Three Days 

19 May 7:40 am 
Yeah, I can hardly believe it.  Past few days have been, well, they have BEEN.  Huz had Friday and Monday off, so he pretty much got to dictate the misery around here for four days solid.  For instance, he was yakking about those plastic wading pools while we were on our way to the sitter to pick up some dirty laundry the kids left there last week, and he just nonchalantly drove right past it.  Well I know how huge a sin it is to interrupt him, but it is also a huge sin to let him screw up and to say nothing.  I got caught in the conflict and rather than answer his question about whether to buy one of said pools, I mumbled, "Um, where we going?"  Wrong answer.  He jumped all in my shit for blowing off his question and for mumbling.  No right answer.  There never is. 

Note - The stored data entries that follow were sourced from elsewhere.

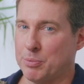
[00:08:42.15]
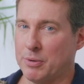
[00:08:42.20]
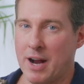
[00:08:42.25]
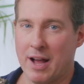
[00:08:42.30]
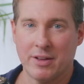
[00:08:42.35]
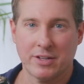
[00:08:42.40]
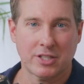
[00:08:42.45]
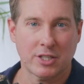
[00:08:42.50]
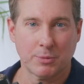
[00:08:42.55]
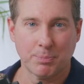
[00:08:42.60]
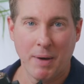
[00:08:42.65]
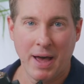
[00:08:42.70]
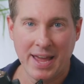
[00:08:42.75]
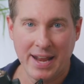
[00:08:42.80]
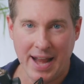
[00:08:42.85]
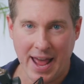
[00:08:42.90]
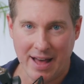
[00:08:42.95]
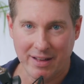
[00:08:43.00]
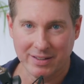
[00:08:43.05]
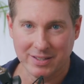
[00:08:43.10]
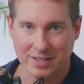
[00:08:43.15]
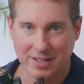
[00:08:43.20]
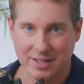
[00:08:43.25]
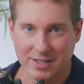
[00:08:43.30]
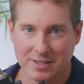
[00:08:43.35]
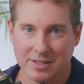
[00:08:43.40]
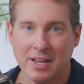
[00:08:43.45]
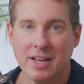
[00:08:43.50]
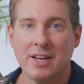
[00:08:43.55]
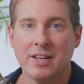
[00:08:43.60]
Paralysis by
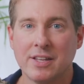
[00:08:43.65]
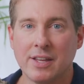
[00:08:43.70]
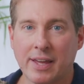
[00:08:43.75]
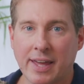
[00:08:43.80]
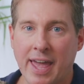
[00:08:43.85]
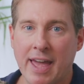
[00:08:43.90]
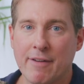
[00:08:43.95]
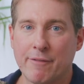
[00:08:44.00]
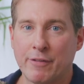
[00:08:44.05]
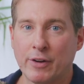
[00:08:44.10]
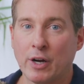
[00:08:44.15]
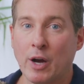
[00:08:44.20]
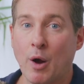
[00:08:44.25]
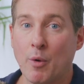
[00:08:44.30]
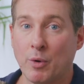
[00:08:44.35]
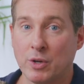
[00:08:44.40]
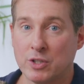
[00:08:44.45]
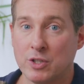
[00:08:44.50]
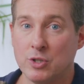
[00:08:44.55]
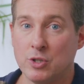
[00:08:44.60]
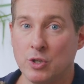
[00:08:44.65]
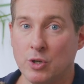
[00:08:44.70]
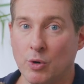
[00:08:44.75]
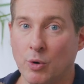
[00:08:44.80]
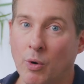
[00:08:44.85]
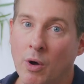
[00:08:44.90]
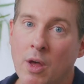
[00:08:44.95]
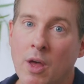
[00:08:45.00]
analysis, you can't figure out what to do.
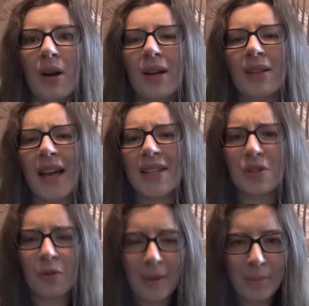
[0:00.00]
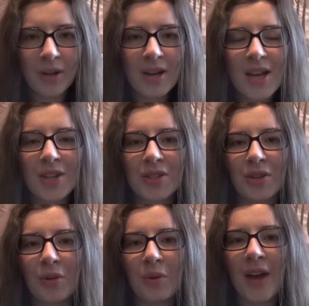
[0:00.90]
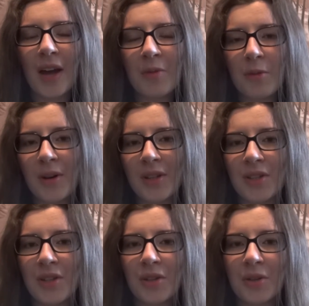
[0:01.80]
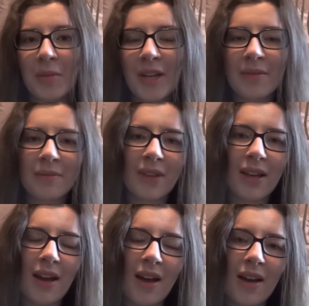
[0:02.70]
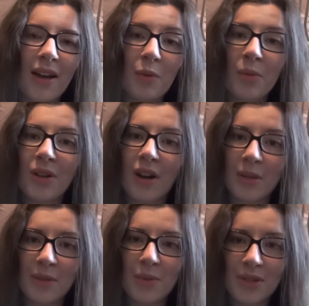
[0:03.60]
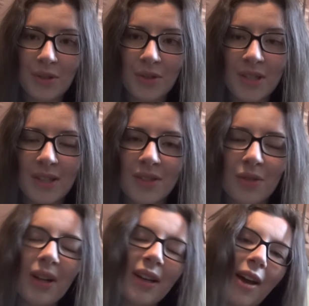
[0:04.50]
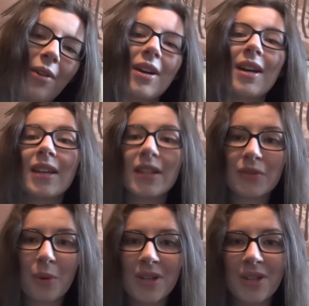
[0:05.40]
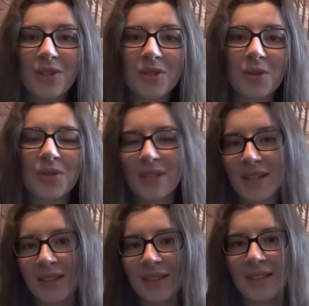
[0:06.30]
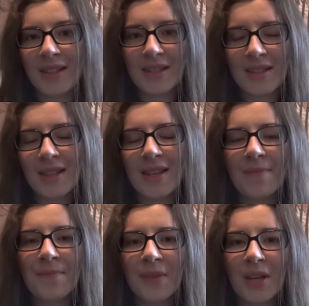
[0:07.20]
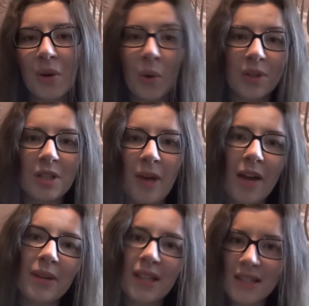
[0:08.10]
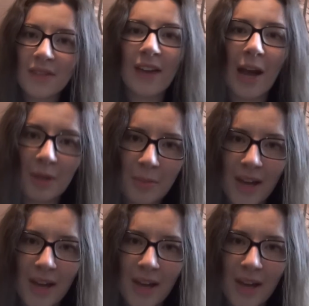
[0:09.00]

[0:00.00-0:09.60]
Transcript: last November. So we've had him for about a year and a bit, and when we got him, he was 13. So right now, he's 14 years old, so technically he's the oldest pet, but he's the family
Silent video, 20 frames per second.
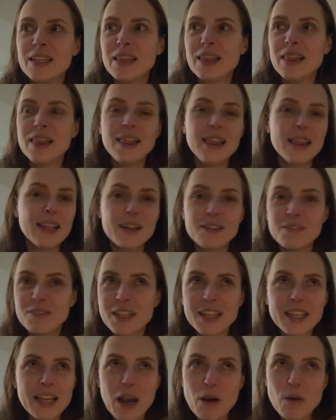
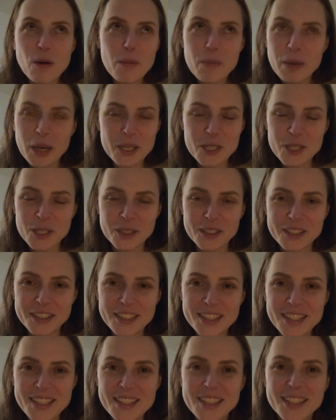loving our
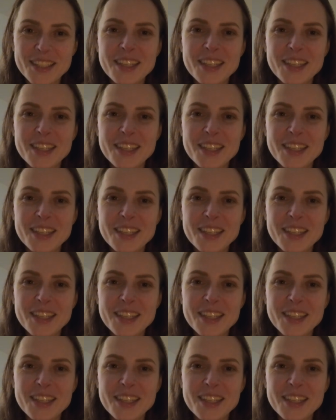passions.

    This interruption thing drives me to fury.  He apparently comes from a family where it is very wrong to interrupt someone in a train of thought, even if they spoke a sentence, came to a full stop indicating the end of that sentence, then paused to formulate the next one.  God forBID you should open your mouth at even THAT moment.  I have a speaking style that is described as culturally Jewish, though I myself am not from a culturally Jewish family, in which the ideas go flying like mad, people interrupt each other, and often get excited about what they are discussing.  The rapid exchange of information is much more important than the decorum of taking turns making speeches. 
    The infuriating part is that while I understand his speaking style and try to respect it (it is in my nature to try to accommodate others), he jumps all over my ass for mine.  I am so WRONG, all the time. 
    Yet good things have happened too.  I got a killer job lead, but am afraid to detail it for fear of jinx.  I will tell you as soon as it comes to pass or fails to materialize. 
Might get to take a trip up to New Jersey for an interview Friday, if I can swing it. 
    Finally lost my head and kissed my friend.  It was the absolute best a virtual kiss can get, and that's a lot better than many folks think.  All the swooning and heart-thumping and stuff associated with a meatspace kiss stem from intense emotion.  It's possible to have intense emotion about someone who is not right next to you. 
    The joy and relief are immense.  There was so much fear and anxiety wrapped up in the urge that are now loosed to fly off into the magnetosphere, now I can more fully enjoy the company of my sweet friend without panicking over whether I will go too far and scare him off. 
    I really need to just go ahead and let Z go, just fade away. Every day I stay in contact with him is a day I am more pathetic than the last. I irritate him. The other day I needed some moral support and tried to explain to him why. 
    See, there is this person I know from elsewhere who also keeps an online journal. When I discovered this, quite by accident while cruising around journal sites, I messaged him, "Hey! I didn't know you kept a journal!" He reacted with horror and told me not to read his journal nor ever mention its existence. "Last thing I need is for people from [elsewhere] to find out about this." Thing is, with all the people from [elsewhere] now discovering online journals, it's just a matter of time. Hell, the jig may be up even as I write this. After all, I found his site, right? I know what the right thing to do is. It's to do as asked and not peek and not tell. But the not peeking is so HARD. This person fascinates me. I have not read it, am holding out so far. 
    I needed Z to help me be strong about doing the right thing, but all I did was annoy him. I told him just what I've written now, no more. Part of the obligation, you know. "Don't bring things up if you can't tell me," he said. 
    It's very degrading to be where you aren't wanted. It's time to go. 

11:59 am 
    There really are a lot of small chunks of joy in my everyday life. I don't always convey them. I must have a job. I am pushing forward on getting a job. My full time job right now is finding employment. I'm doing that. Now. 
    Now, time for lunch before afternoon appointments.